Corredor Fronterizo

La reforma migratoria en 2014

Está por comenzar el segundo año de gobierno del presidente Obama, en su segundo mandato, y aún no hay señales sobre la posibilidad de avance en las discusiones sobre la reforma migratoria en Estados Unidos.

En la propuesta S-744 (Border security, Economic Opportunity, and Immigration Modernization Act), los aspectos asociados a los temas del otorgamiento de la ciudadanía y la efectividad de las agencias federales para parar el flujo migratorio que intenta ingresar a Estados Unidos, son temas sensibles que han detenido los acuerdos.

A diferencia de la Ley IRCA (o Simpson–Rodino), la propuesta S-744 no puede ser vista propiamente como una reforma migratoria integral. Se trata más bien de medidas para el control migratorio basadas en el principio de seguridad nacional. Es decir, este último elemento es transversal a todos los aspectos y procesos de control migratorio. Ya se ha dicho que IRCA fue una reforma migratoria integral que buscó legalizar la situación de millones de inmigrantes no autorizados que llegaron a los Estados Unidos antes de 1982, a través de permiso de residencia con opción a lograr la ciudadanía luego de unos años.

En esta ocasión, la propuesta llevada al Senado por el Comité Bipartidista, se enfoca en el otorgamiento de permisos laborales que podrían ser ratificados para un segundo periodo, lo que luego daría paso a permisos de residencia. Sin embargo, el endurecimiento de leyes migratorias estatales que criminalizan delitos menores elimina la posibilidad, para muchos de los millones de inmigrantes en situación no autorizada, de lograr siquiera un permiso de trabajo.

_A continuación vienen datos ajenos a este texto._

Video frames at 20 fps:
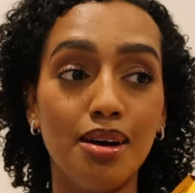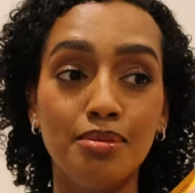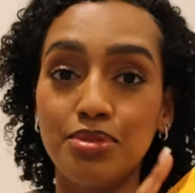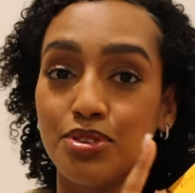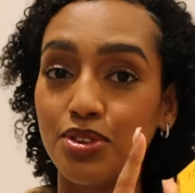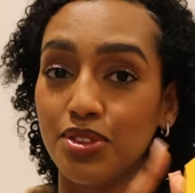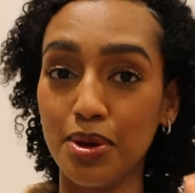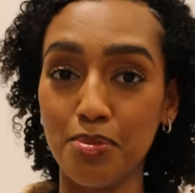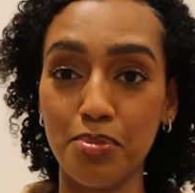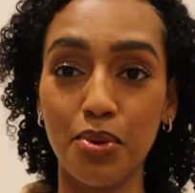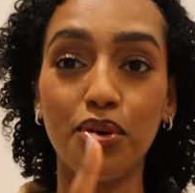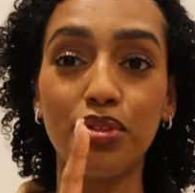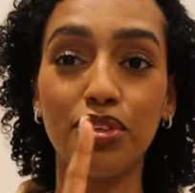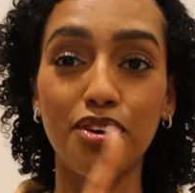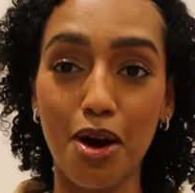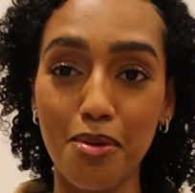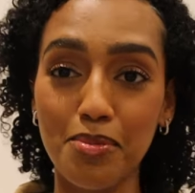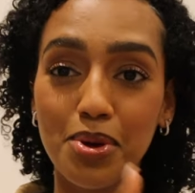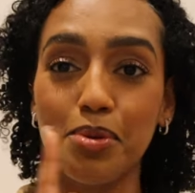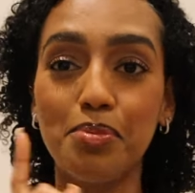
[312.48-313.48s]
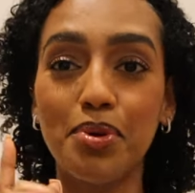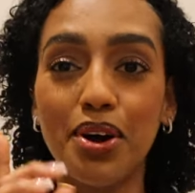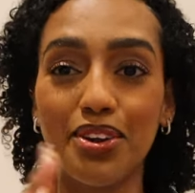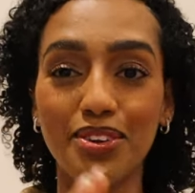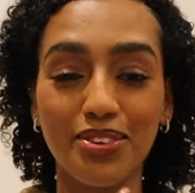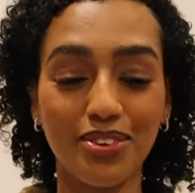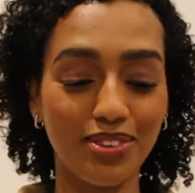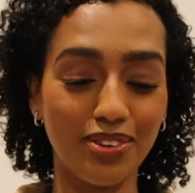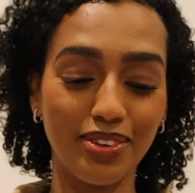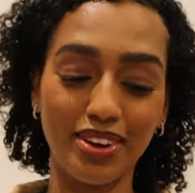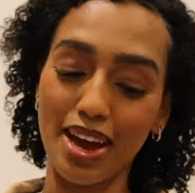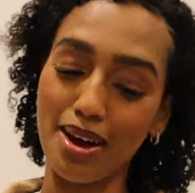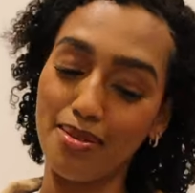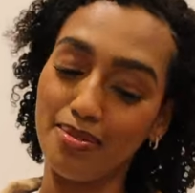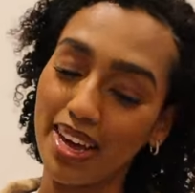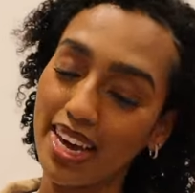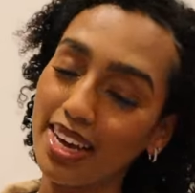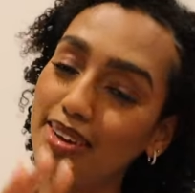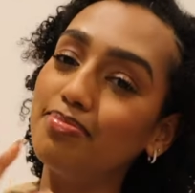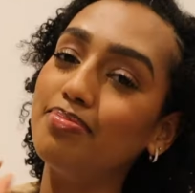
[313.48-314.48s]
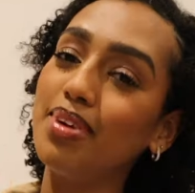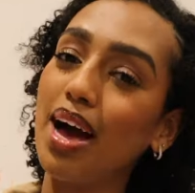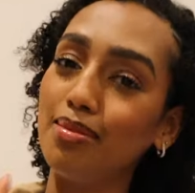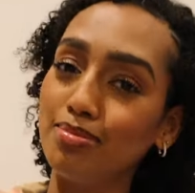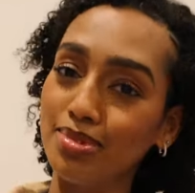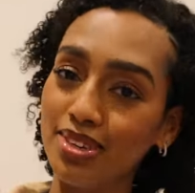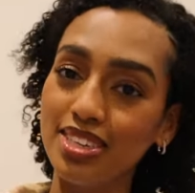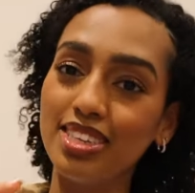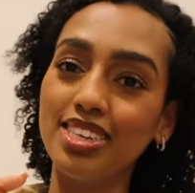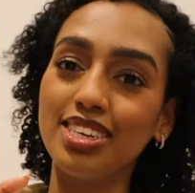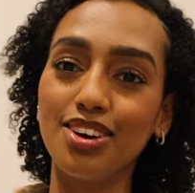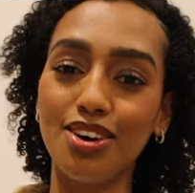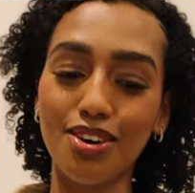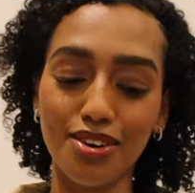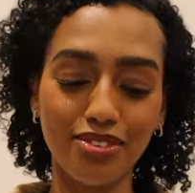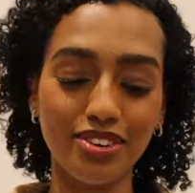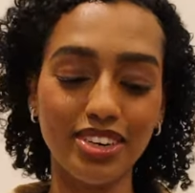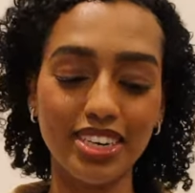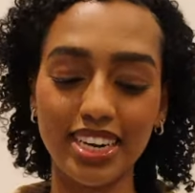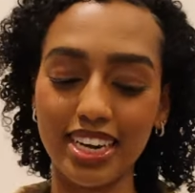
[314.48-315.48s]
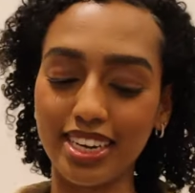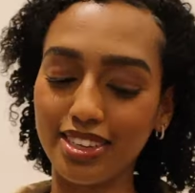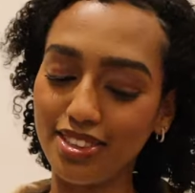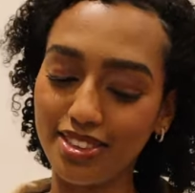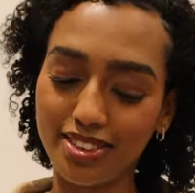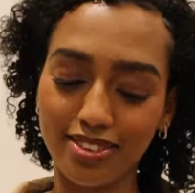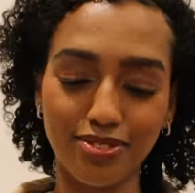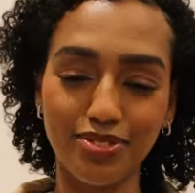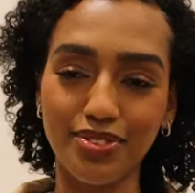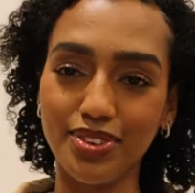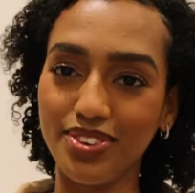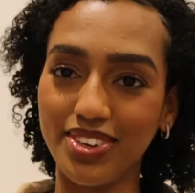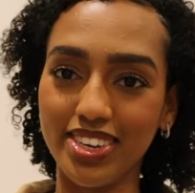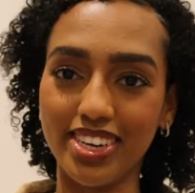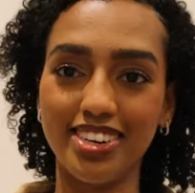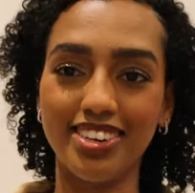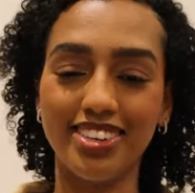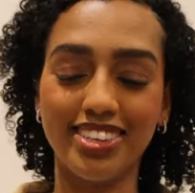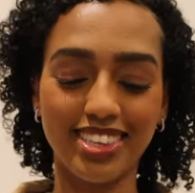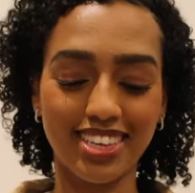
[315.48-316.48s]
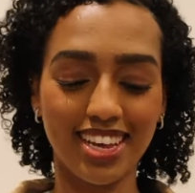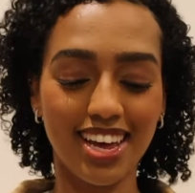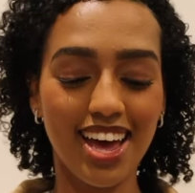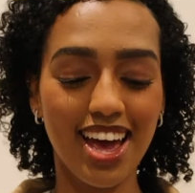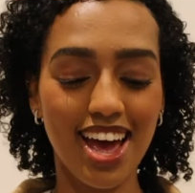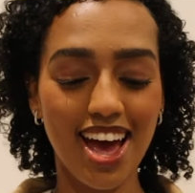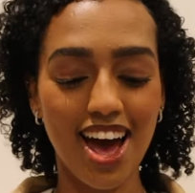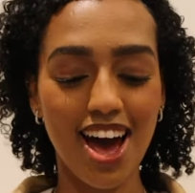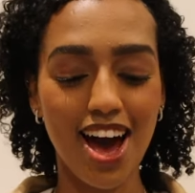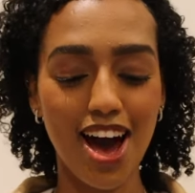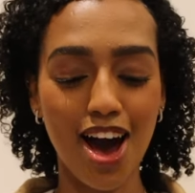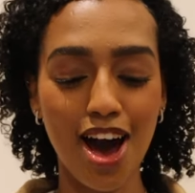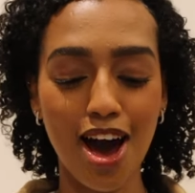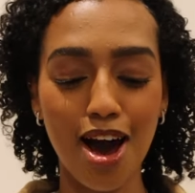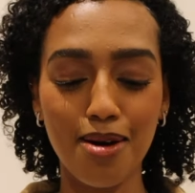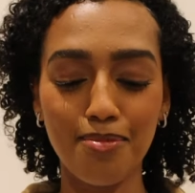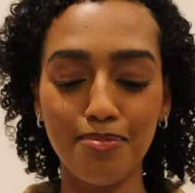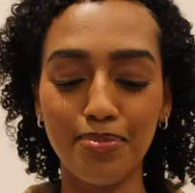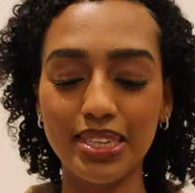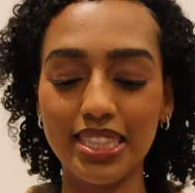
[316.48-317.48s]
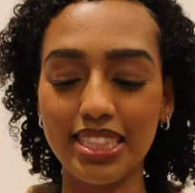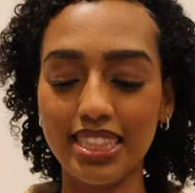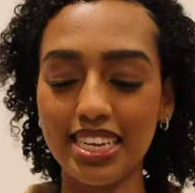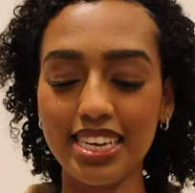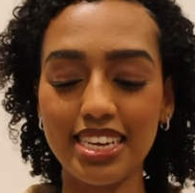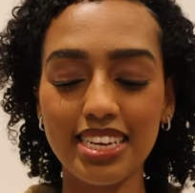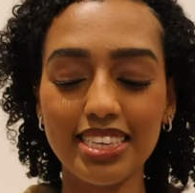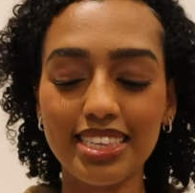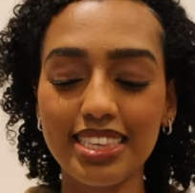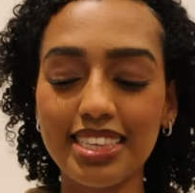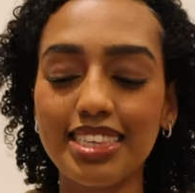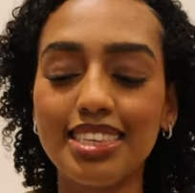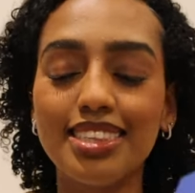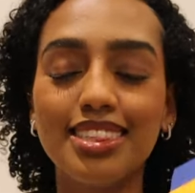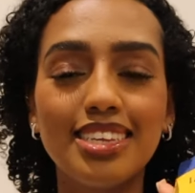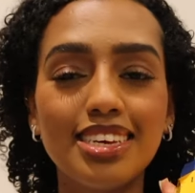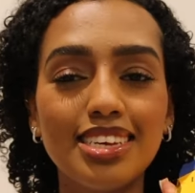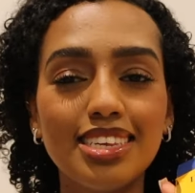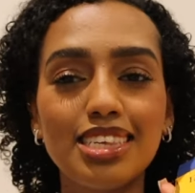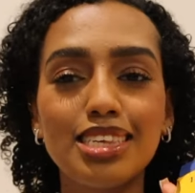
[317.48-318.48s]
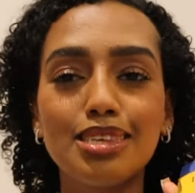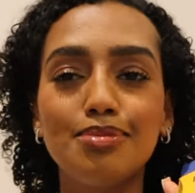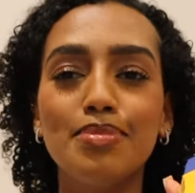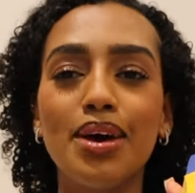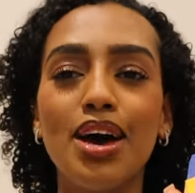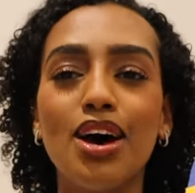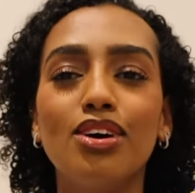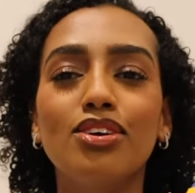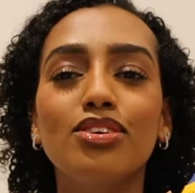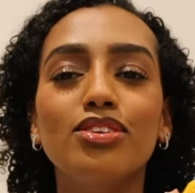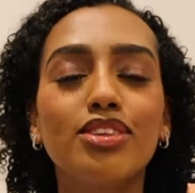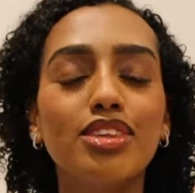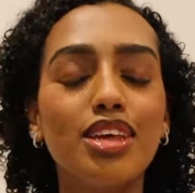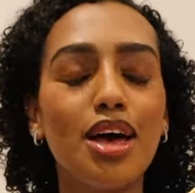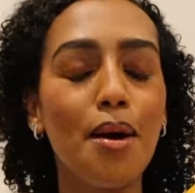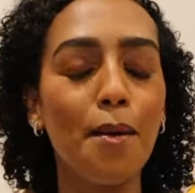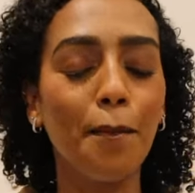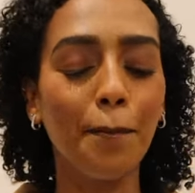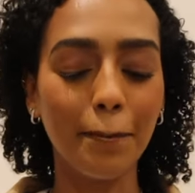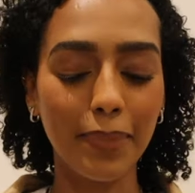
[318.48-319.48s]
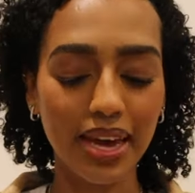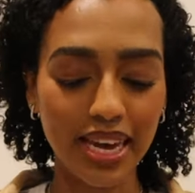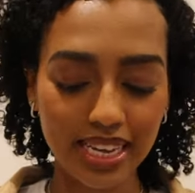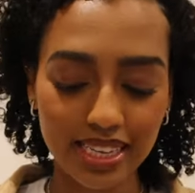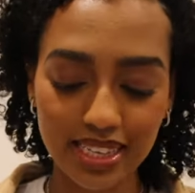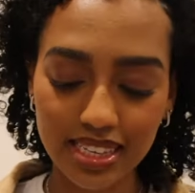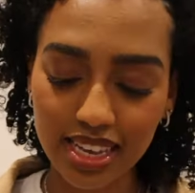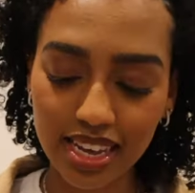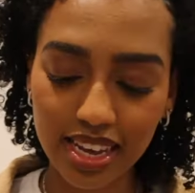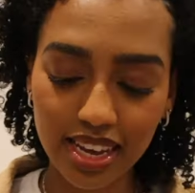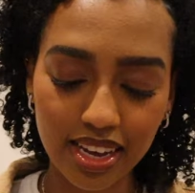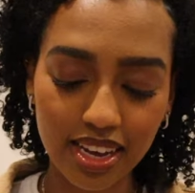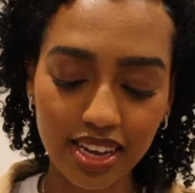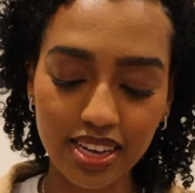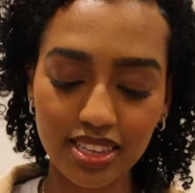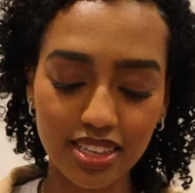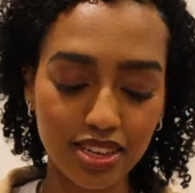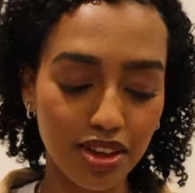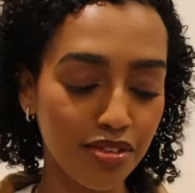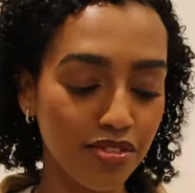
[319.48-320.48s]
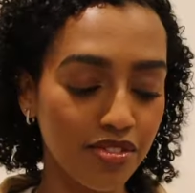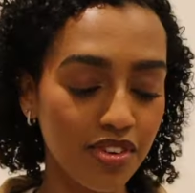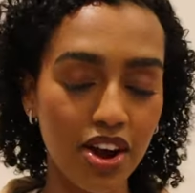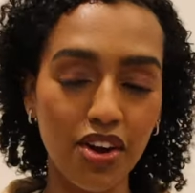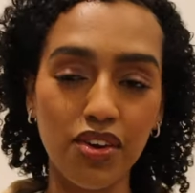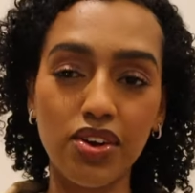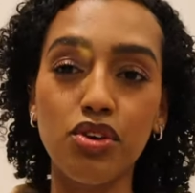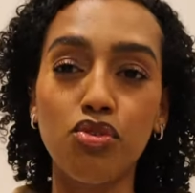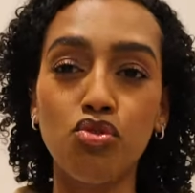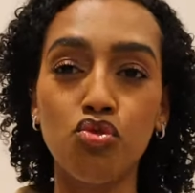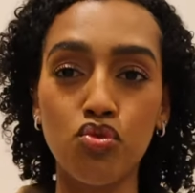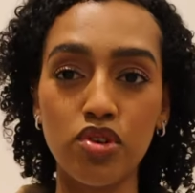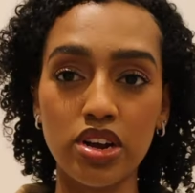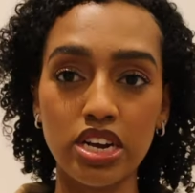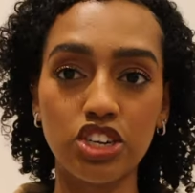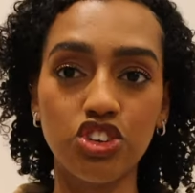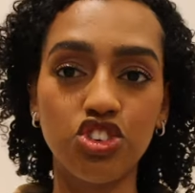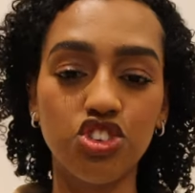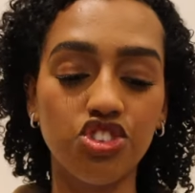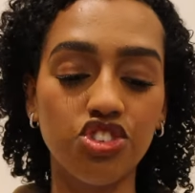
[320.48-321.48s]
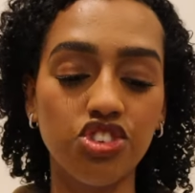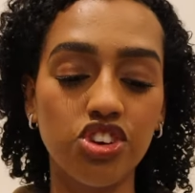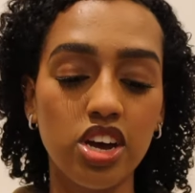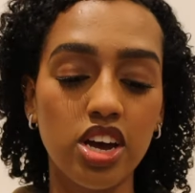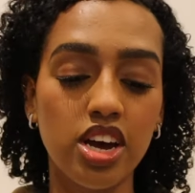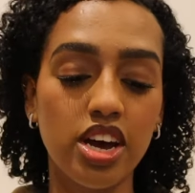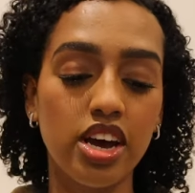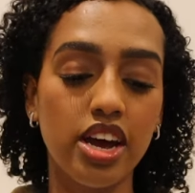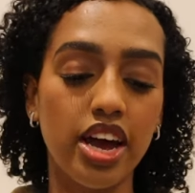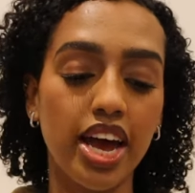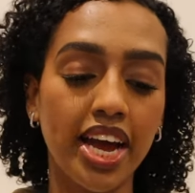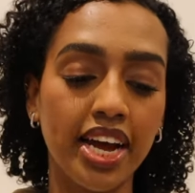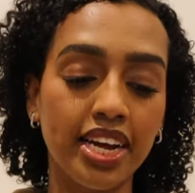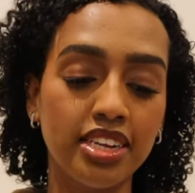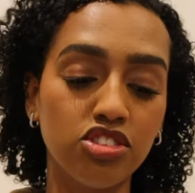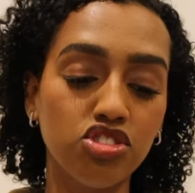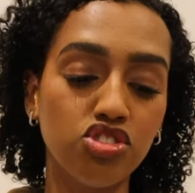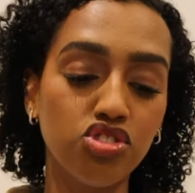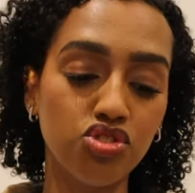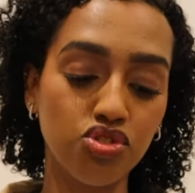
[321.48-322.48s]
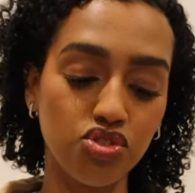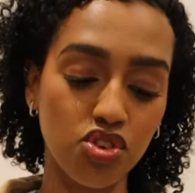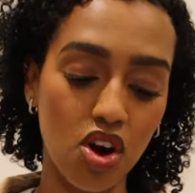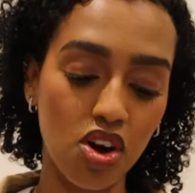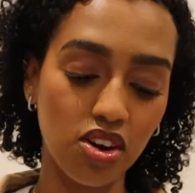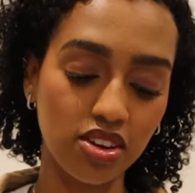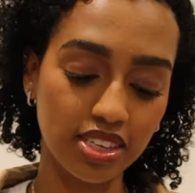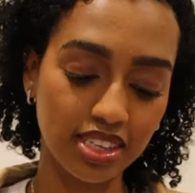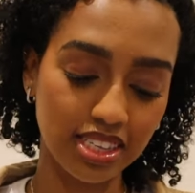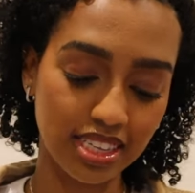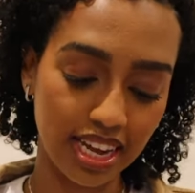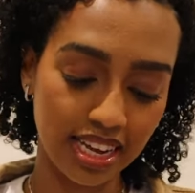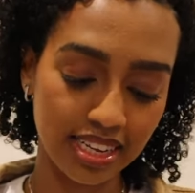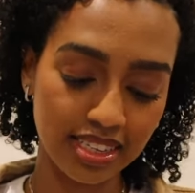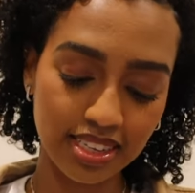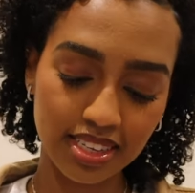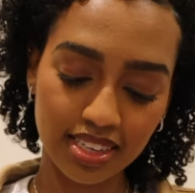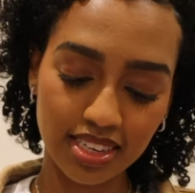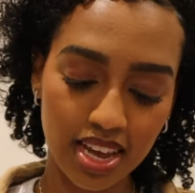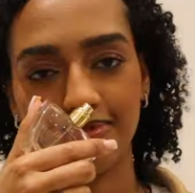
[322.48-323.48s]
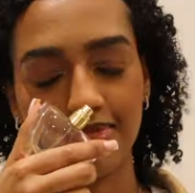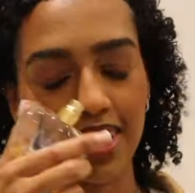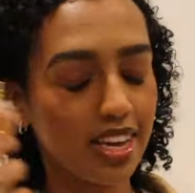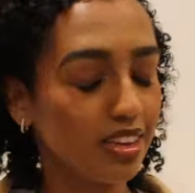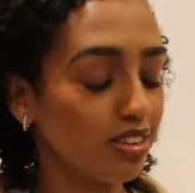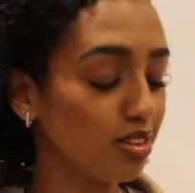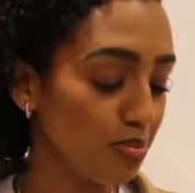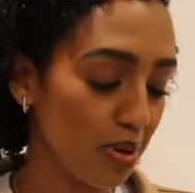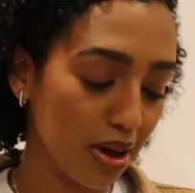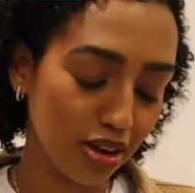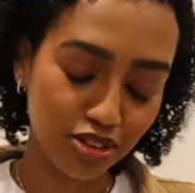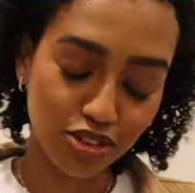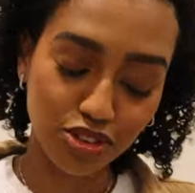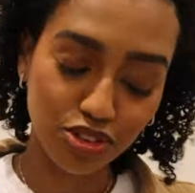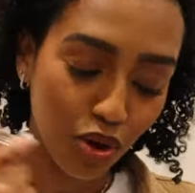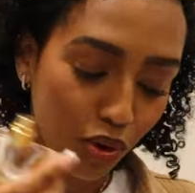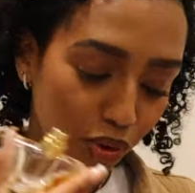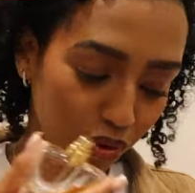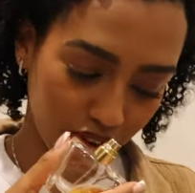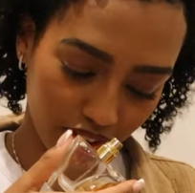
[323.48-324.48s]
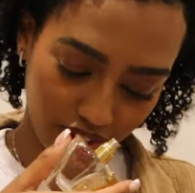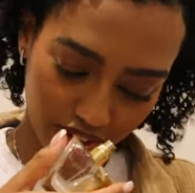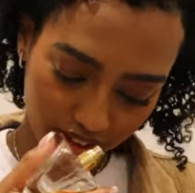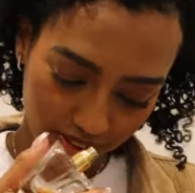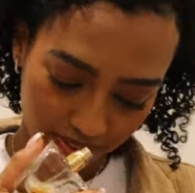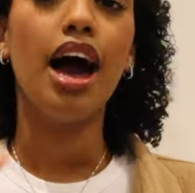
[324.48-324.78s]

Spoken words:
So they both got me a bottle. So now I'm like, I'm good to go for the next few years. But this smells amazing. It's a very rich and strong scent. It smells so good.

En mayo de 1985, cuando la propuesta de Reforma y Control Migratorio llegó al Senado, sus principios fueron el control del empleo de personas con estancia no autorizada por parte de los empleadores, y el incremento de las actividades de la Border Patrol y del Servicio de Inmigración y Naturalización para atender la problemática.

Aun así, esta propuesta tuvo que pasar por varias enmiendas durante 16 meses para que se llegara a un acuerdo en septiembre de 1986 y finalmente fuera publicada como ley en noviembre del mismo año; un escenario muy distinto al actual.

Hoy en día se antoja complicado retomar la propuesta sin un acuerdo entre quienes opinan que debe ser un proceso gradual, condicionado al control del flujo migratorio en las fronteras, y quienes opinan, como el presidente Obama, que debe considerarse el objetivo último de una reforma: regularizar la estancia de millones de personas viviendo sin autorización dentro de ese país.

Quienes apoyan la propuesta han dicho que 2014 es crucial para lograr la aprobación de cambios a la ley, sin embargo, los legisladores están más interesados en los alcances políticos de la propuesta de salud de la administración Obama, y sus implicaciones para la renovación de un tercio del Senado en noviembre de 2014.

Así las cosas, 2014 se antoja un año complicado para el avance de la reforma.